Testament of Youth
2015, PG-13, 130 min. Directed by James Kent. Starring Alicia Vikander, Kit Harington, Taron Egerton, Colin Morgan, Emily Watson, Dominic West, Jonathan Bailey.
REVIEWED By Kimberley Jones, Fri., July 3, 2015
Ingrid Bergman never lost her Swedish accent, but she conquered Hollywood anyway with her luminous composite of fragile and steely. Alicia Vikander – Bergman’s countrywoman and a strong candidate herself for international stardom – already has the accent problem licked; so far she’s worked her stunningly beautiful mouth around the language of a Danish queen (A Royal Affair), a killing machine of American provenance (as the chilling Ava, she was Ex Machina’s ace in the hole), and now a British volunteer nurse, in this adaptation of Vera Brittain’s bestselling memoir about World War I.

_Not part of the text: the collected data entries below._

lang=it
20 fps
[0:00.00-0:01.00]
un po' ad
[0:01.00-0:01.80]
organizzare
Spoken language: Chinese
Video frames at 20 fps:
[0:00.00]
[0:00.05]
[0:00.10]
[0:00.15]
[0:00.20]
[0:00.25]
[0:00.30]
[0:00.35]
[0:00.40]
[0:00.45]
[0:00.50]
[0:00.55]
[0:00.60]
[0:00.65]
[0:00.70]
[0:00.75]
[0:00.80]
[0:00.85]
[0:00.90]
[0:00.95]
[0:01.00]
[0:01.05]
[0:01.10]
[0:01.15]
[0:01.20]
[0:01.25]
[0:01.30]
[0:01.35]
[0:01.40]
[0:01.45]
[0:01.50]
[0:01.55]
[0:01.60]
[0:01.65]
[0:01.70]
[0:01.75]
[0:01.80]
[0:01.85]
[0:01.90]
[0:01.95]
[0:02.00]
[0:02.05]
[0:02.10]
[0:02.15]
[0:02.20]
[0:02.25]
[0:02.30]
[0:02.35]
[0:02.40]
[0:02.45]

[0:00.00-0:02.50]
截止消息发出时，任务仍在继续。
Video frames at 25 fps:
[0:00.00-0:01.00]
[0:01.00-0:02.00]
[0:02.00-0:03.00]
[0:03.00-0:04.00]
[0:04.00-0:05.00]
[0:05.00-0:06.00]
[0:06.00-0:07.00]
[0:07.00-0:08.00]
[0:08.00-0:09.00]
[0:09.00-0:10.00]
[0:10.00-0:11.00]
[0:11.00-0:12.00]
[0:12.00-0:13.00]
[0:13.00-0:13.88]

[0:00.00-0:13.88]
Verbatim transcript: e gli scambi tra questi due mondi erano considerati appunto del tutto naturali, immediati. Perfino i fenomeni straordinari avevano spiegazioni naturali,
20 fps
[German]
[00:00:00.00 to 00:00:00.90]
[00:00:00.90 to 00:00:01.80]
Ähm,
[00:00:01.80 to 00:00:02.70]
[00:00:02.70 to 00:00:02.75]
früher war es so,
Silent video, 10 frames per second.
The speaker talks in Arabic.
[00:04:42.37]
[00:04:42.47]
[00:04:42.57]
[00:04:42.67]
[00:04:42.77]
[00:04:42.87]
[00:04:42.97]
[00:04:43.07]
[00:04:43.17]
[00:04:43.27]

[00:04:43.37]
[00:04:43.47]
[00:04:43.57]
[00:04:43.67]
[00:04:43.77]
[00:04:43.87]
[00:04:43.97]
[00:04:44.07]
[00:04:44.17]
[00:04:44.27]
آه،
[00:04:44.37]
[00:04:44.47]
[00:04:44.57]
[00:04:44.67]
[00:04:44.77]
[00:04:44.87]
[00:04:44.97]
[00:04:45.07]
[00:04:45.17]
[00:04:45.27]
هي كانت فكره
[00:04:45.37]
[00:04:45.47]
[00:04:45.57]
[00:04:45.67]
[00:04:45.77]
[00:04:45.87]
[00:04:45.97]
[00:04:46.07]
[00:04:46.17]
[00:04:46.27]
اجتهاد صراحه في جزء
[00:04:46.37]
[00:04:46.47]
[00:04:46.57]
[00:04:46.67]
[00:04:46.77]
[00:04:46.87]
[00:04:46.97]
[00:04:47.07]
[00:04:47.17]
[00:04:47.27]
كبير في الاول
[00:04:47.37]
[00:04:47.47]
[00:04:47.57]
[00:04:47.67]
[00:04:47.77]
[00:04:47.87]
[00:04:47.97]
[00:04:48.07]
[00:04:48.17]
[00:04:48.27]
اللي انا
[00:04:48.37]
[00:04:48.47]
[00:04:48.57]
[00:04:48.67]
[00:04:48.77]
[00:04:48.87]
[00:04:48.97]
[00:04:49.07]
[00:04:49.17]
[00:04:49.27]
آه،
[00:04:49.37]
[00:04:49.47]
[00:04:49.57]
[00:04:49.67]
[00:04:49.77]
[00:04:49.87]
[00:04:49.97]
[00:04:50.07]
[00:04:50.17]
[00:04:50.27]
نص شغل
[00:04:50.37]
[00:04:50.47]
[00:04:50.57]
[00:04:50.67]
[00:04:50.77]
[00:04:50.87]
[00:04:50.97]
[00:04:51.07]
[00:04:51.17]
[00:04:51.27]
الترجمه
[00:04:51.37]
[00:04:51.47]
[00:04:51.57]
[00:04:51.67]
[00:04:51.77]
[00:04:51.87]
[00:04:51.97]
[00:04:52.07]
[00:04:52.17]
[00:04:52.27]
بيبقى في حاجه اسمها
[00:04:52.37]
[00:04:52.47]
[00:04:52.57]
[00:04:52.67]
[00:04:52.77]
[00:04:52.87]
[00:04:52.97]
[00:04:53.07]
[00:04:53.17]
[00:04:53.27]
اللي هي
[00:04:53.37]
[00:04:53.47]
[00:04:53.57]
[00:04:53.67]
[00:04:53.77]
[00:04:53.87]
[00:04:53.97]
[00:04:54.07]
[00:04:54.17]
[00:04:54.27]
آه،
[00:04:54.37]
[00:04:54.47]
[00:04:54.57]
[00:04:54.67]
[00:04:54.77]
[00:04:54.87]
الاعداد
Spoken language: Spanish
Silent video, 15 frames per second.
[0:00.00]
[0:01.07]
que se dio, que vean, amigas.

Testament of Youth opens near the end – rather the default framing device for historical pictures – with Vikander’s Vera pushing her way through an ebullient Armistice Day crowd in 1918. Vera is grim-faced; you get the sense that the end of the war has come too late for her. The film then skips back several years, to before the war, with Vera locked in a different kind of battle with her loving but conventional father (West): She insisted she was destined for Oxford and a writer’s life, not boring old matrimony. Her devoted brother Edward (Egerton) supports her ambitions, as does his friend Roland (Harington, eye-poppingly clean-shaven after so many years playing Game of Thrones’ furry Jon Snow). That Roland wants to be a poet, just like Vera, is just one of the ways they bond, and catch each other’s breath.
Testament of Youth is being marketed as a romance, which isn’t false advertising, exactly; Vikander and Harington are moving as a young couple whose nervous courtship must turn galloping once war is imminent. But the romance is, rightly, in service of a larger narrative: that of Vera’s coming of age, and her coming into a philosophy of pacifism, which would define her life’s work. Her experiences behind the front line (she was stationed in France and Malta) were instrumental to that, and director James Kent (The Secret Diaries of Miss Anne Lister) and script adapter Juliette Towhidi (Love, Rosie) give her war work due screen time. It’s muddy, bloody, and studded with amputated limbs, yet still rather generic-feeling; it lacks the visceral impact of Joe Wright’s version of Western Front atrocities in Atonement. But there’s nothing lacking in Vikander’s stubborn, compassionate performance. Vikander’s got five more movies coming out in 2015 alone. With a dimmer screen presence, you might worry about burnout, but not with her. I don’t think any of us are going to get tired of watching her anytime soon.